Dutch giraffes calmed by pop


Tags: Excerpts from the Windmill

AMERSFOORT, the Netherlands - Dutch zookeepers have found an unorthodox solution to calm down skittish giraffes spooked by the sound of thousands of firecrackers going off at New Year Eve. The zoos play pop music to keep the giraffes at ease.

The Amersfoort Zoo tried a number of things over the years, to keep the giraffes from getting frightened by fireworks. It found that pop music works best to muffle the effect of explosions to the non-startling level of background noise, the zoo’s Josien van Eijk said.

The giraffes who live in an enclosure at the 18-hectare (45-acre) zoo were the only ones of the park's around 130 animals badly affected by the noise of firecrackers.

Staff tunes into the country’s popular Radio 2, so the animals get used to its Top 2000 hits New Year’s Eve countdown.
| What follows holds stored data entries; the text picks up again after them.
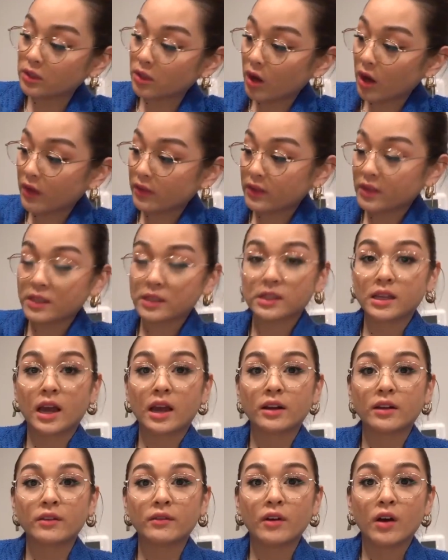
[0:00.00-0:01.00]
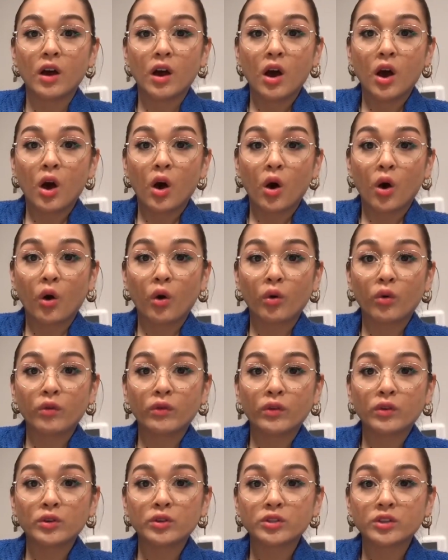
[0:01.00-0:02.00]
not this kind of
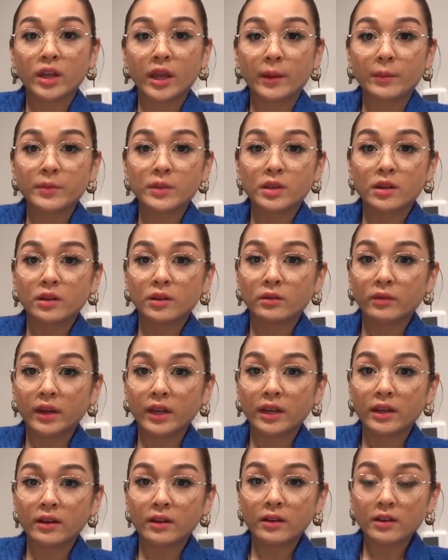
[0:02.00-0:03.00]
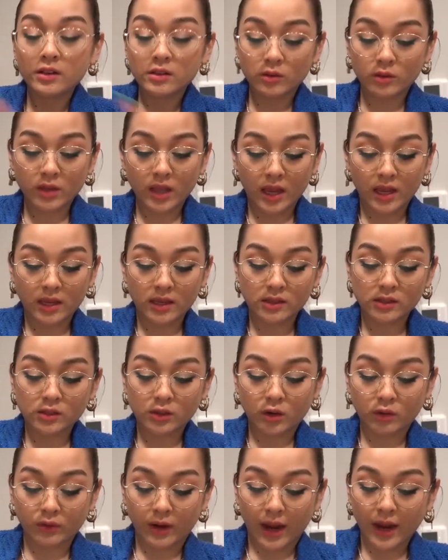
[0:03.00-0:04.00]
oval shaped right here. So that is
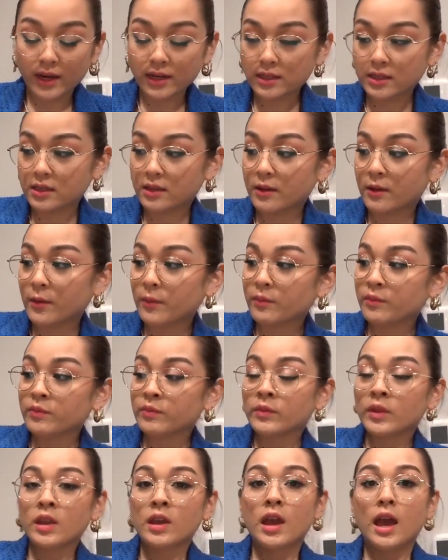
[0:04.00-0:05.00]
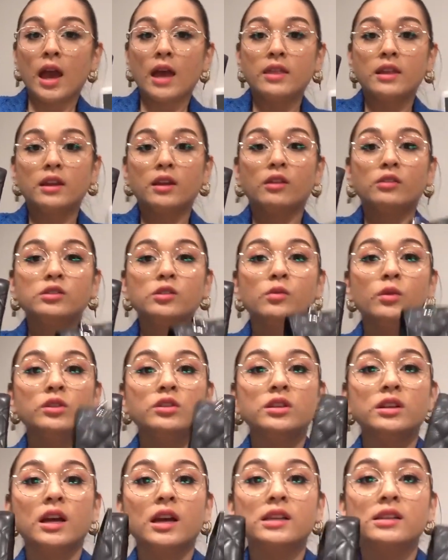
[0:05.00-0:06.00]
correct. And then I also want
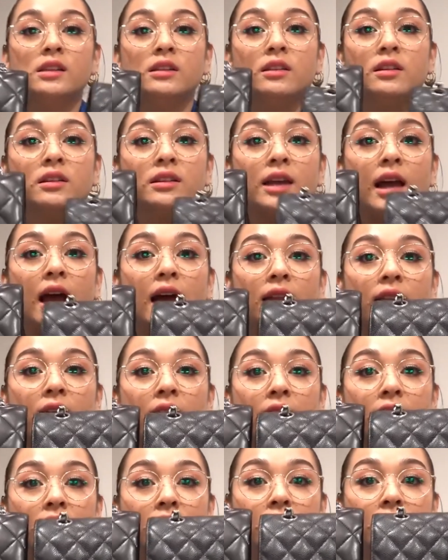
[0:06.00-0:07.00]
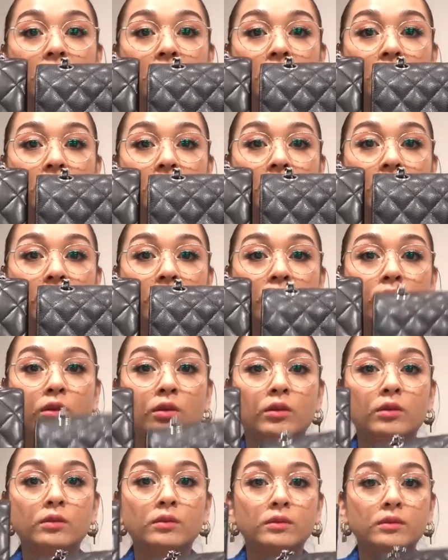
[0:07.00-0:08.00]
you guys to look at like the
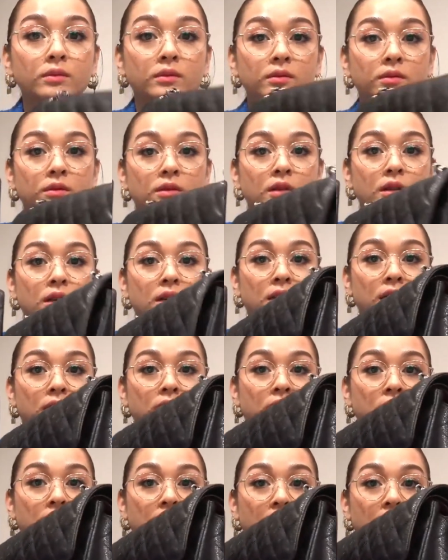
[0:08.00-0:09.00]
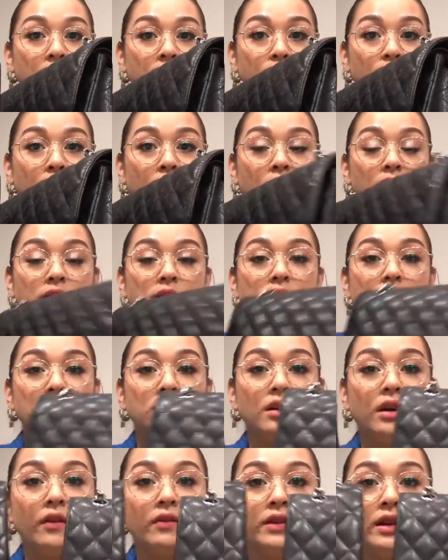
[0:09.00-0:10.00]
little end parts
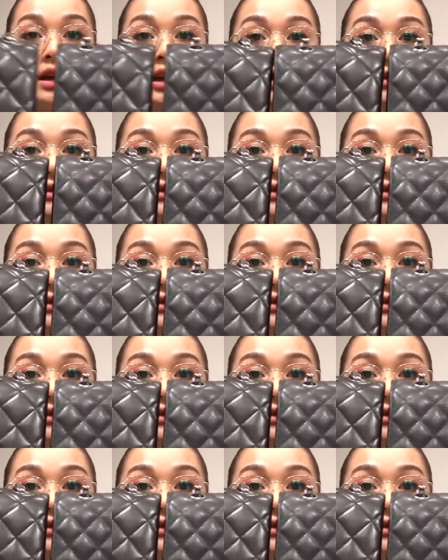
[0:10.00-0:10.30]
of the end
As December 31 approaches, they just turn the volume of the music up a bit. The giraffes did not indicate a specific liking for any particular genre of pop.

Anti-stress drugs

The Dutch celebrate the New Year by forking out vast amounts of money on fireworks in a pyrotechnics frenzy that turns some city streets into virtual battlefields. Many pet owners mix anti-stress drugs into the food they give their animals to keep them from getting spooked. The effect of firecrackers on pets was recently raised in the Second Chamber of Parliament by the two-seat faction of the Party of Animals which opposes the widespread sale of fireworks products.

During the past decade, authorities already restricted sales to a three-day sale (December 29-31) to obtain a maximum of “only” 10 kilograms of fireworks per person. That measure followed an explosion at a fireworks warehouse in a residential area of Enschede in 2000, which claimed the life of 22 people.